Substitute for chili powder
Let’s start the list with something fresh–fresh chili peppers! All those processed chili condiments come from fresh pepper fruit that is either smoked, dried and then canned, bottled, or even hanged (for good luck).
There are more than a hundred of chili pepper varieties and Guinness even has the world record for the spiciest of them all.
Fresh chili pepper is a great chili powder substitute because you can enjoy the actual bite of fiery goodness and by removing the seeds, you can lessen the spicy action you want.
You should use fresh peppers as a chili powder substitute in recipes that use chili powder as a garnish, like in salads. You can also use fresh peppers as your star ingredient in recipes like chili con carne and bell pepper ones.

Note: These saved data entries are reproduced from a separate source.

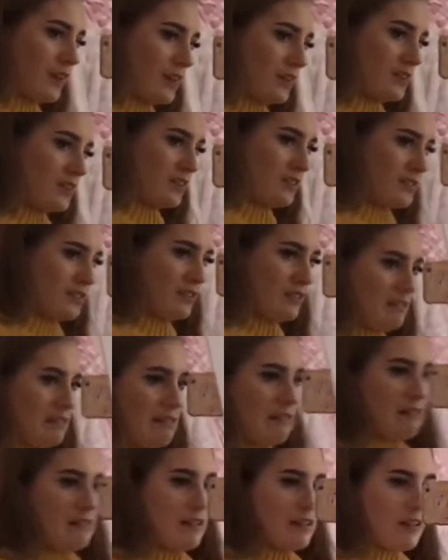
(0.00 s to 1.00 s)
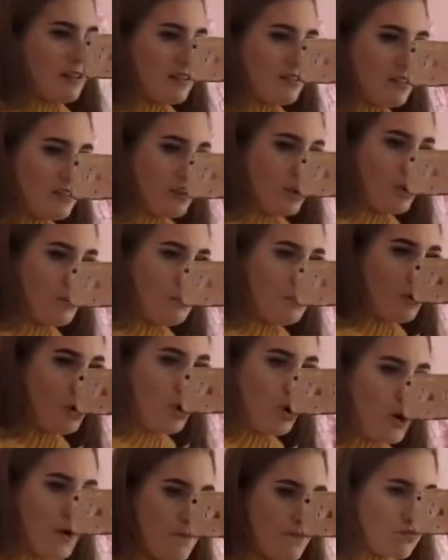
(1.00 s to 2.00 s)
like it's a lot
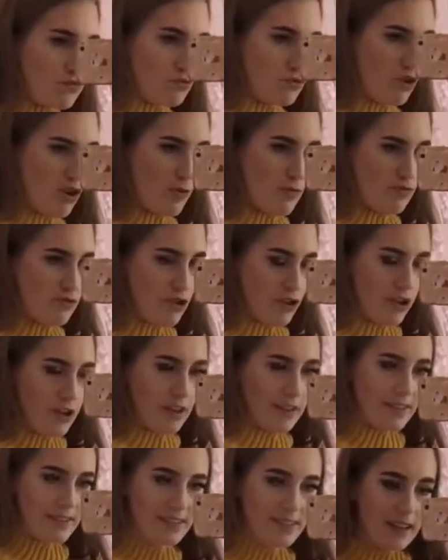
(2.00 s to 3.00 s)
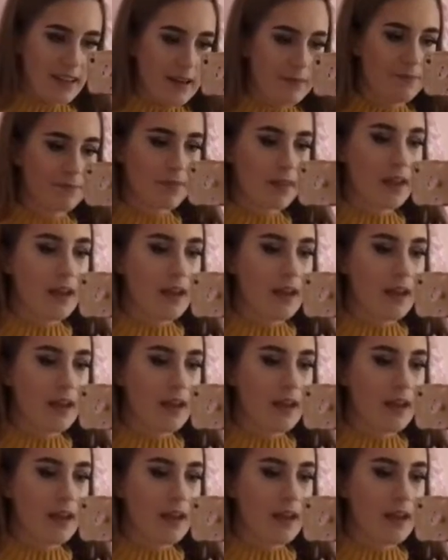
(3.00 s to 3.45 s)
more appropriate I'd sayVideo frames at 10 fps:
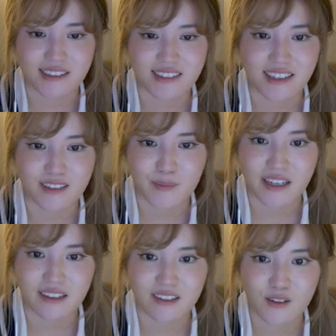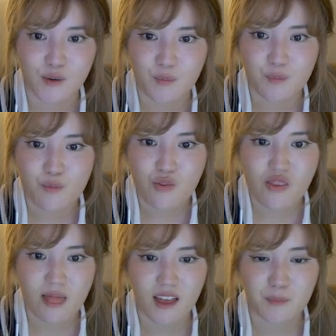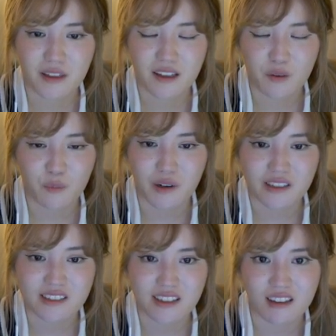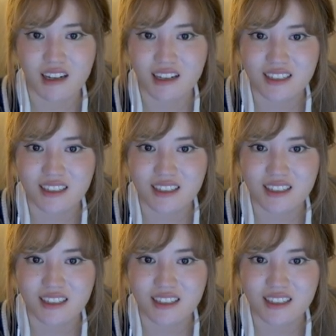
as hell, man. I'm like, where's the light?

Plus, you can enjoy more colors in your cuisines because chili peppers are not just red and green anymore–there are yellows, purples, and even brown and white!
Here, Pepperhead will help you get started with chili farming and preserve them however you want to.
Now that we know the kinds of fresh peppers, it’s time to head to another easy way to replace the chili powder–chili paste!
Many countries have their own spicy paste to call and it’s available anywhere nowadays, so you don’t need to worry about where to buy one.
Chili paste is a great chili powder substitute because you don’t need to wait for the powder to dissolve or worry about its gritty texture. Just use a scoop and you can easily enjoy your spicy meals.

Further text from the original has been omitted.